*Data for this task*:
━━━━
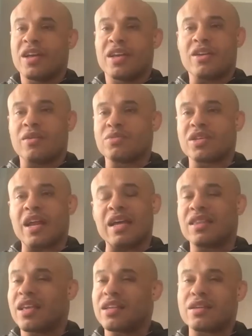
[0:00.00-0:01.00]
You know what I'm saying? I
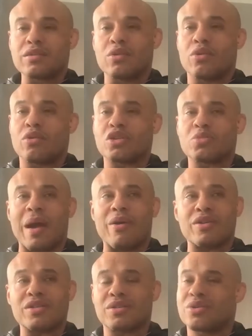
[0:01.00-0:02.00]
think this Polish
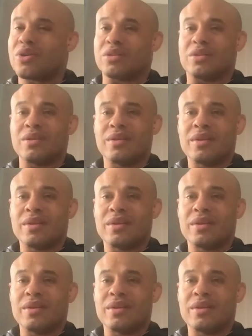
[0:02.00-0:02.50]
power is good,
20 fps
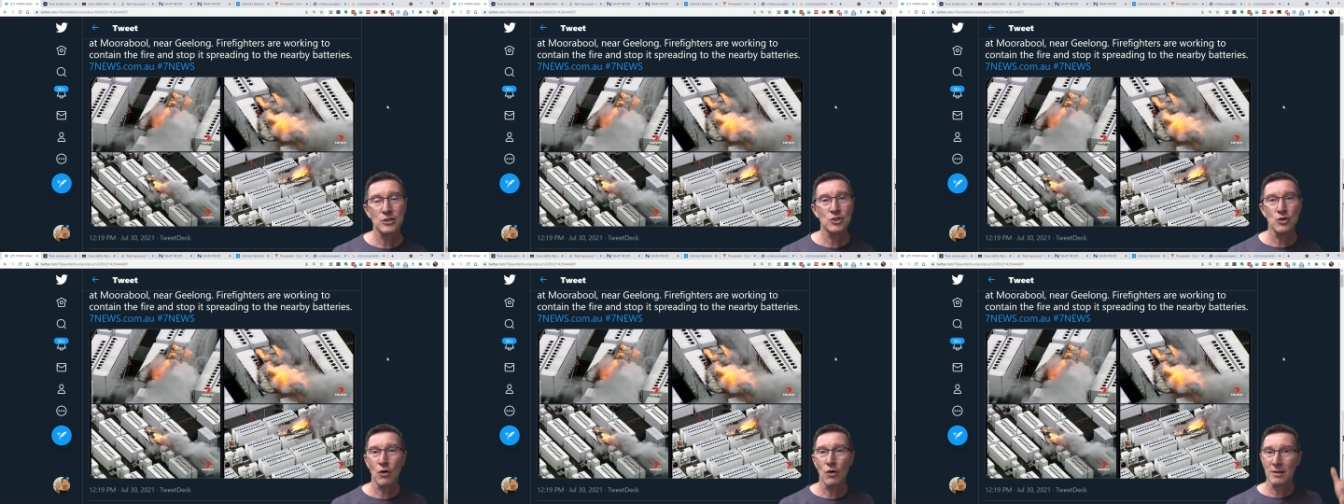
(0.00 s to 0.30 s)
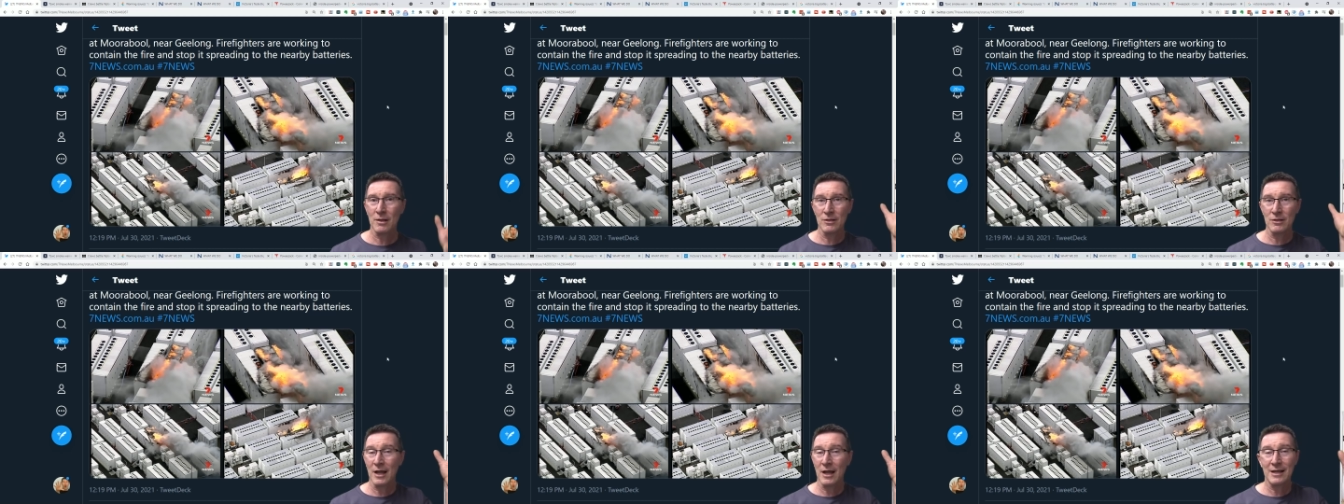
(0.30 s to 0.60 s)

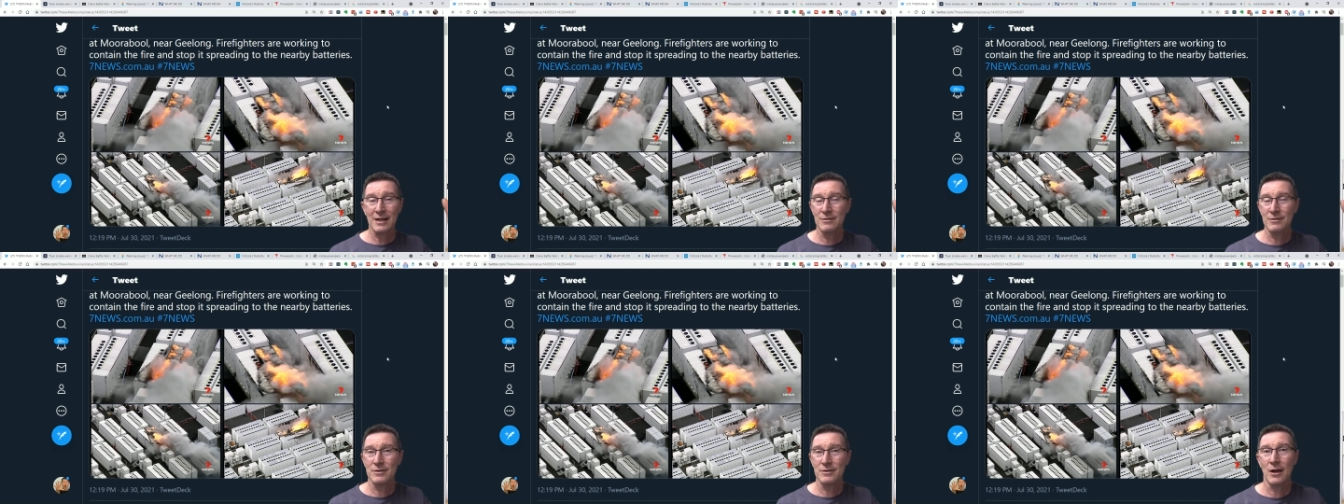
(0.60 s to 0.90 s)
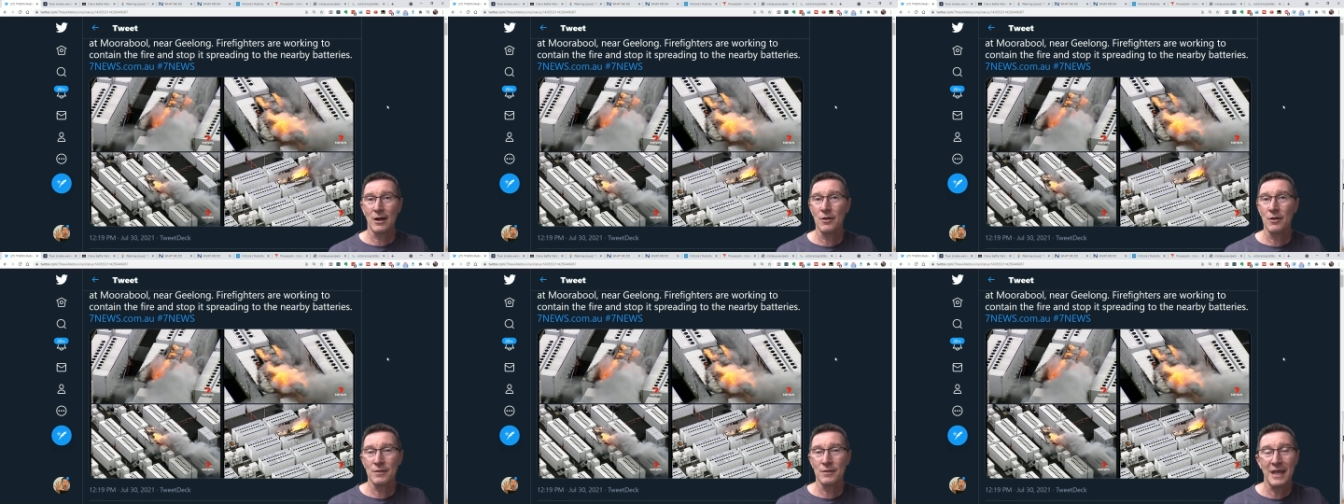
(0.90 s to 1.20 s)
Sure, like, you
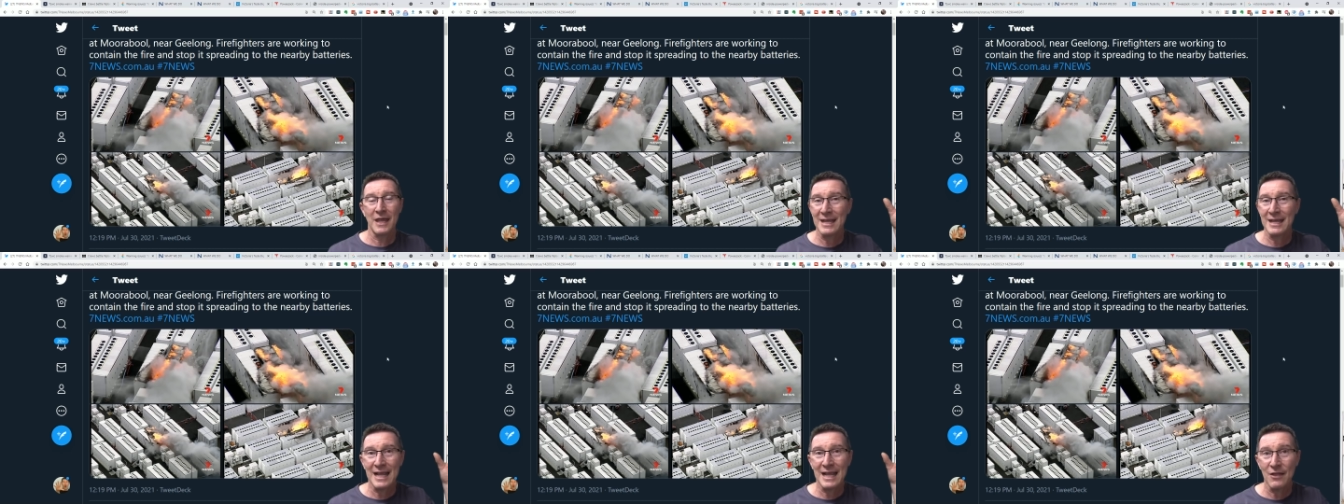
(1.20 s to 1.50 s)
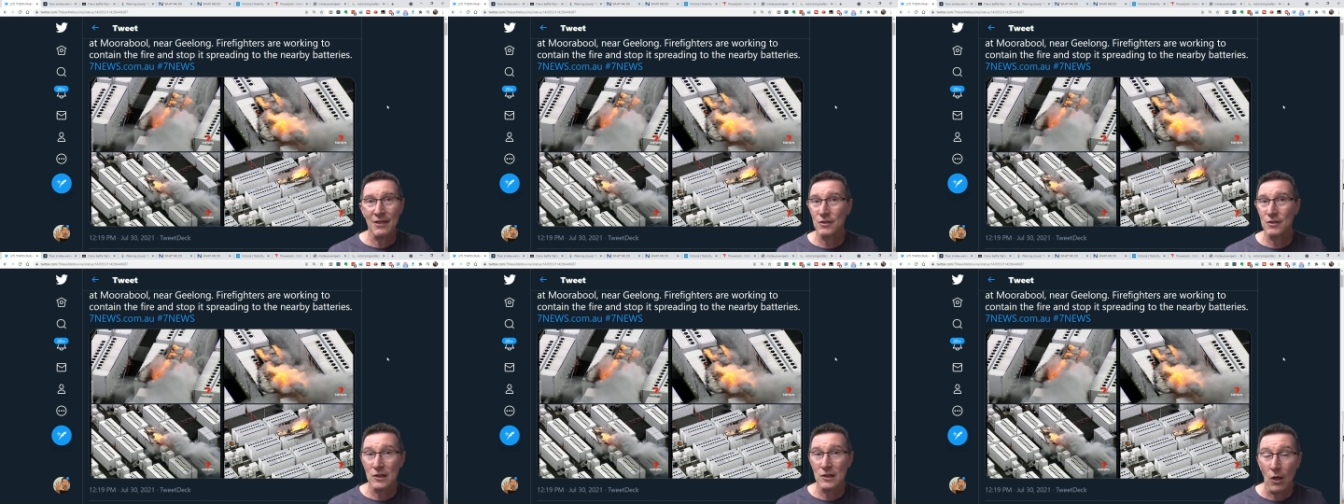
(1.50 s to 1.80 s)
know, they can
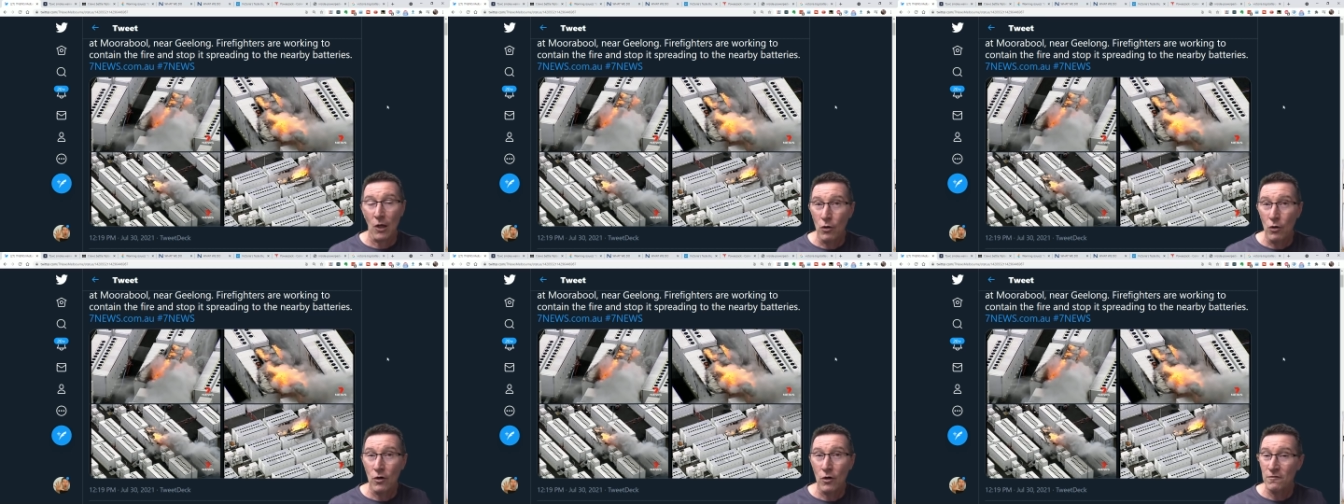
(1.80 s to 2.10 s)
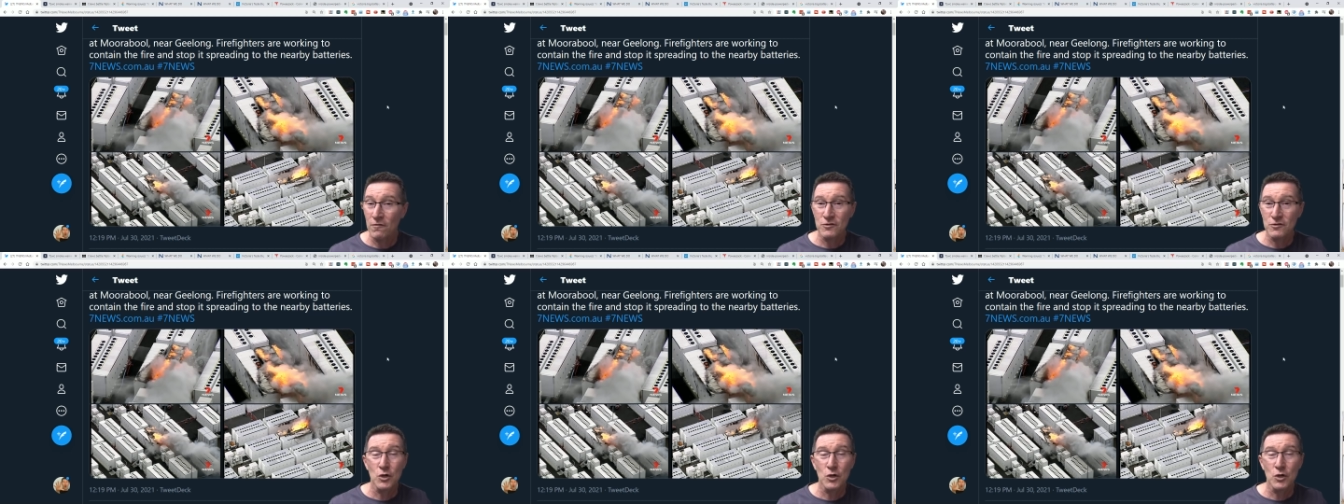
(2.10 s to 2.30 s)
cut the load off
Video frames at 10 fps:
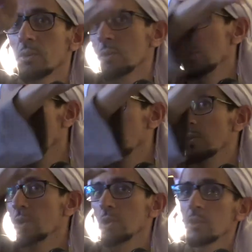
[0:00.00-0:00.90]
it
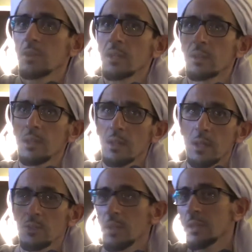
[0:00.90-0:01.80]
is written on it. And
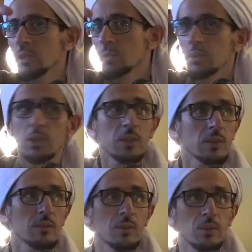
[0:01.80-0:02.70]
actually, let us put it,
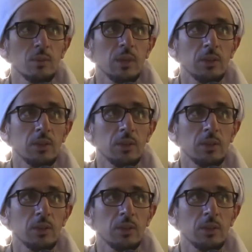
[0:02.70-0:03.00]
even though we are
━━━━
*Assignment*: From the line containing "(0.00 s to 0.30 s)" through the last line of the listing, inclusive, transcribe every line exactly and nothing else; the pictures stay out.

*Reply*:
(0.00 s to 0.30 s)
(0.30 s to 0.60 s)

(0.60 s to 0.90 s)
(0.90 s to 1.20 s)
Sure, like, you
(1.20 s to 1.50 s)
(1.50 s to 1.80 s)
know, they can
(1.80 s to 2.10 s)
(2.10 s to 2.30 s)
cut the load off
Video frames at 10 fps:
[0:00.00-0:00.90]
it
[0:00.90-0:01.80]
is written on it. And
[0:01.80-0:02.70]
actually, let us put it,
[0:02.70-0:03.00]
even though we are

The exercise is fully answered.